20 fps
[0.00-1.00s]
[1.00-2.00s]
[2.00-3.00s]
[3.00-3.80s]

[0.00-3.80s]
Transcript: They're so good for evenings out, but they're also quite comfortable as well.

> ACTIVITY: Only output the lines from the one with "[0.00-1.00s]" through the end of the entries above, exactly as they are.

> YOUR SOLUTION:
[0.00-1.00s]
[1.00-2.00s]
[2.00-3.00s]
[3.00-3.80s]

[0.00-3.80s]
Transcript: They're so good for evenings out, but they're also quite comfortable as well.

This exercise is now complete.